Budget Deficit

Germany suffers highest deficit in 30 years due to Covid-19 pandemic

covid-19 pandemic.

Germany has seen its first deficit in 2020 since 2013 after the public sector deficit reached 189.2 billion euros ($225 billion) due to Covid-19 pandemic. 

The Statistics Office revealed that Germany had faced its first deficit since 2013. It is the highest budget shortfall since the German reconsolidation 3 decades ago.
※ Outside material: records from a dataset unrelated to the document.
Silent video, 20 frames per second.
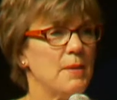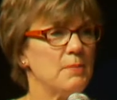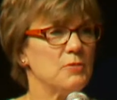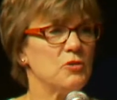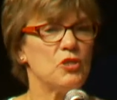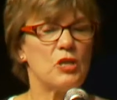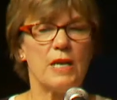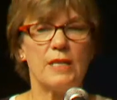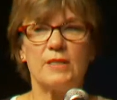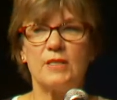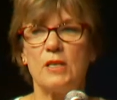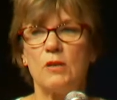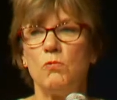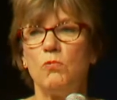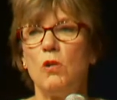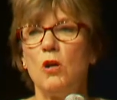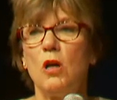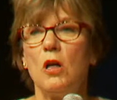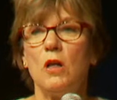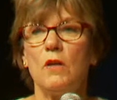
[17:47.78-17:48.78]
Jesse
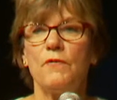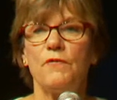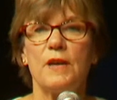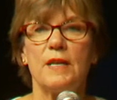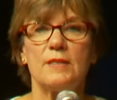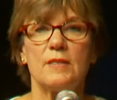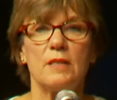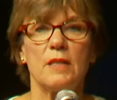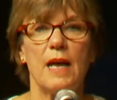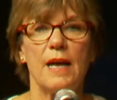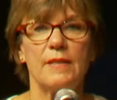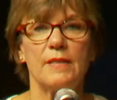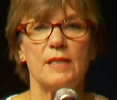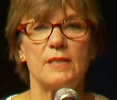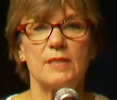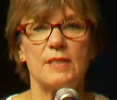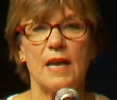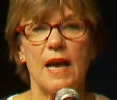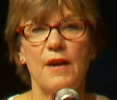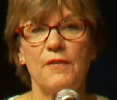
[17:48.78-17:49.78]
Wolf has led
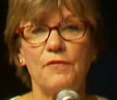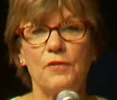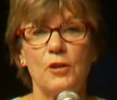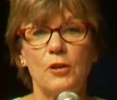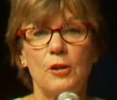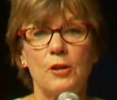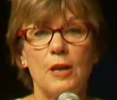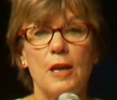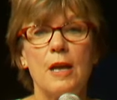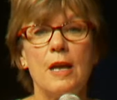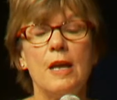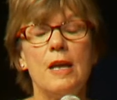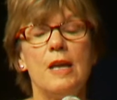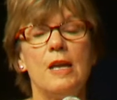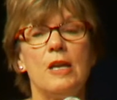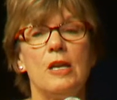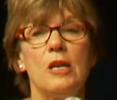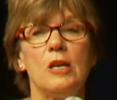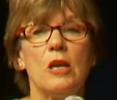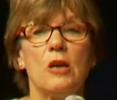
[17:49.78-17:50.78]
this effort.
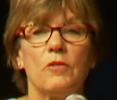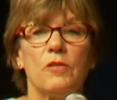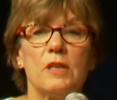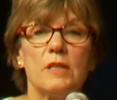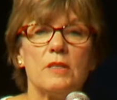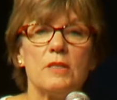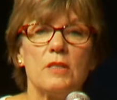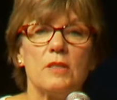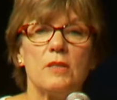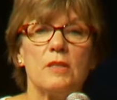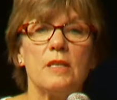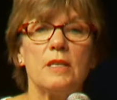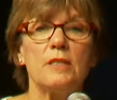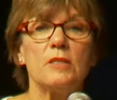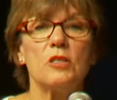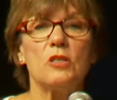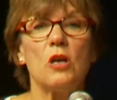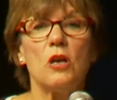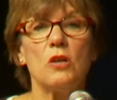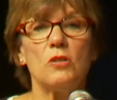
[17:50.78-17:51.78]
You know,
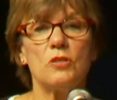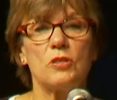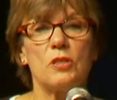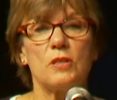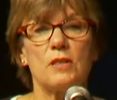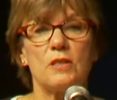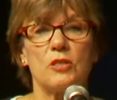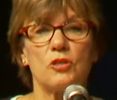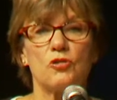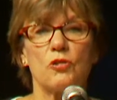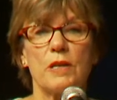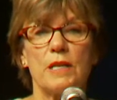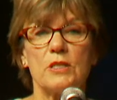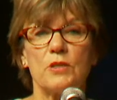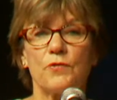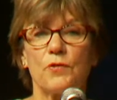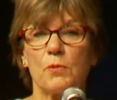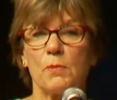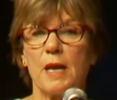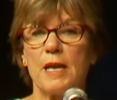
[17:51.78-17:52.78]
this goes to this
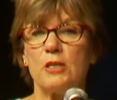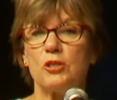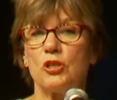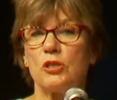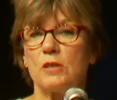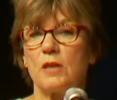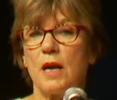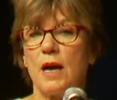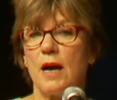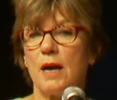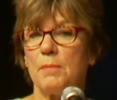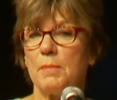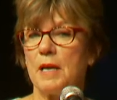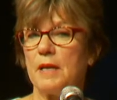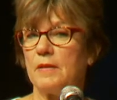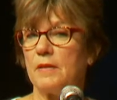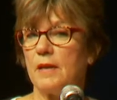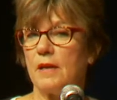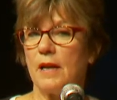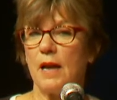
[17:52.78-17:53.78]
transformation
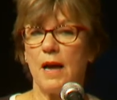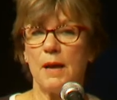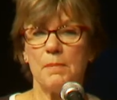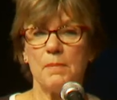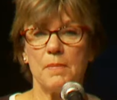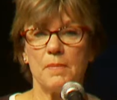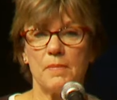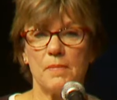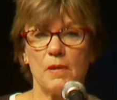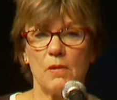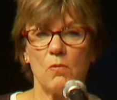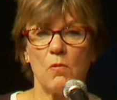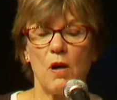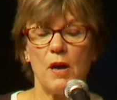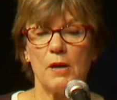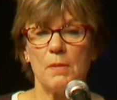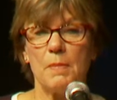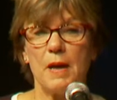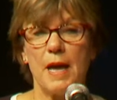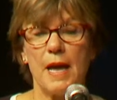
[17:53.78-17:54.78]
comment that I
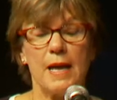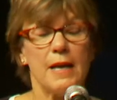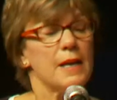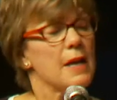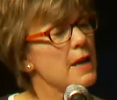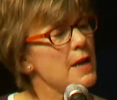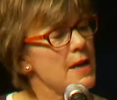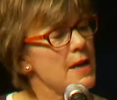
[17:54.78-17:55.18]
want to make.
The Covid-19 pandemic has so far claimed more than 77,000 lives in Germany, has devastated and distressed the Europe’s largest economy, even though it has proven harder than many expected, relatively because of continuing strong export demand from China. 

Moreover, the statistics office said on Wednesday that public spending rose 12.1% to 1.7 trillion euros in 2020 as the government pulled out all the stops to offset the impact of months of lockdown, while tax take fell 3.5% to 1.5 trillion euros.  
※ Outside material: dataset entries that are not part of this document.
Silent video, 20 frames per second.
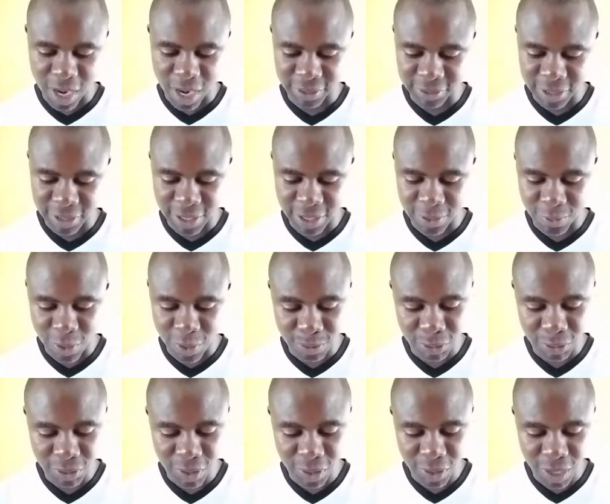
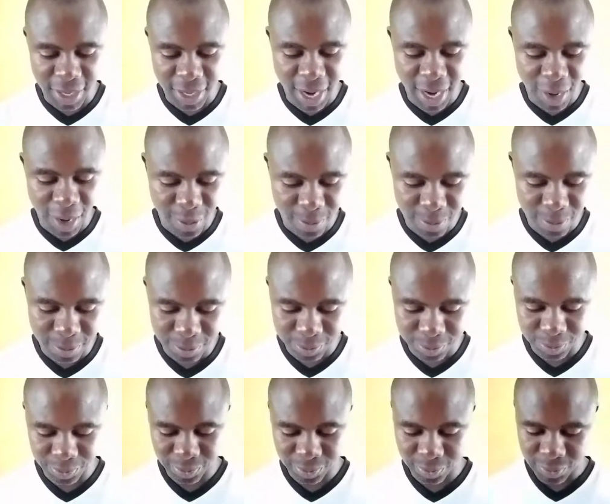Rome's other hope,
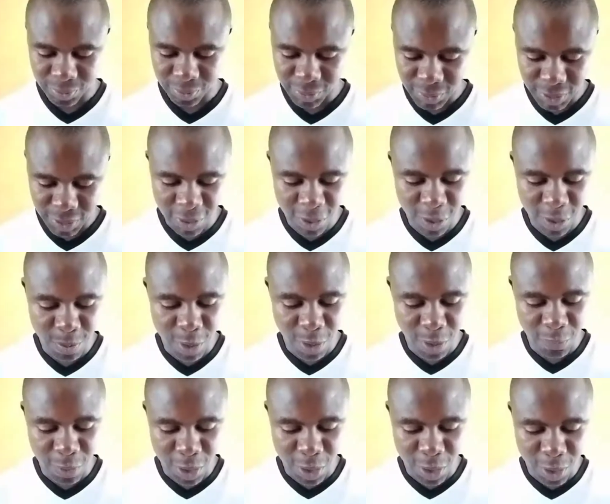the hope of
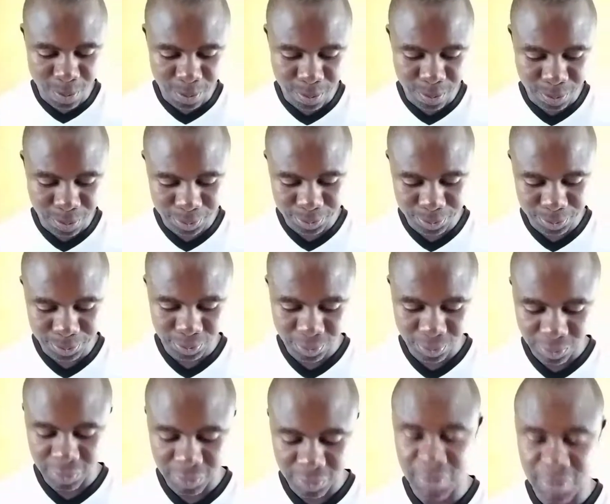Rome.
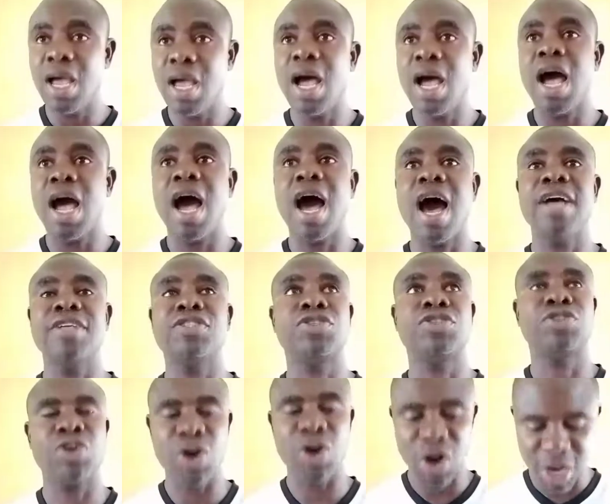As
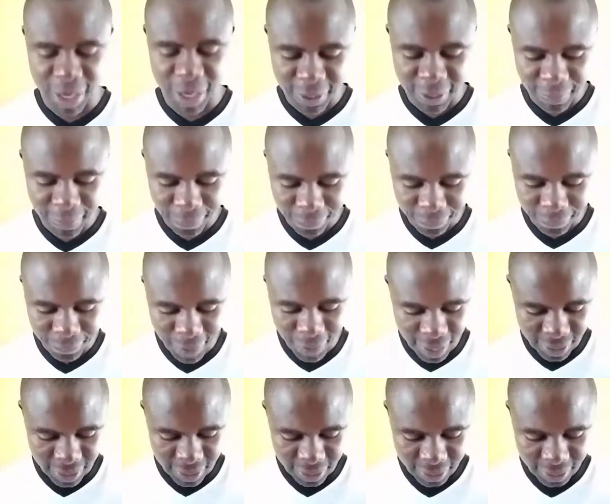Troy fell,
The spending binge is set to continue, with German Finance Minister Olaf Scholz last month promised to do whatever was needed to allow Germany to spend its way out of a Covid-induced economic slump.

Read More: IMF projects budget deficit at 7.1pc in FY21 

However, the country is struggling hard to control a third wave of the Covid-19 pandemic and is not going to open or resume the activities of businesses, like bars and cinemas, closed until at least later this month. 

The number of people on shortened working hours has also declined in March, driven by the industrial sector, which is promoting from robust exports, said an Ifo institute. Companies can reduce workers’ hours under a government scheme intended to avoid mass layoffs during the downturn by offering companies grants to keep employees on the workforce. 

Ifo estimated that 2.7 million Employees were on shortened hours in March, down from 2.9 million. The number of people on the scheme peaked at about 6 million a year ago, but had been rising steadily since Germany entered its second lockdown late in 2020.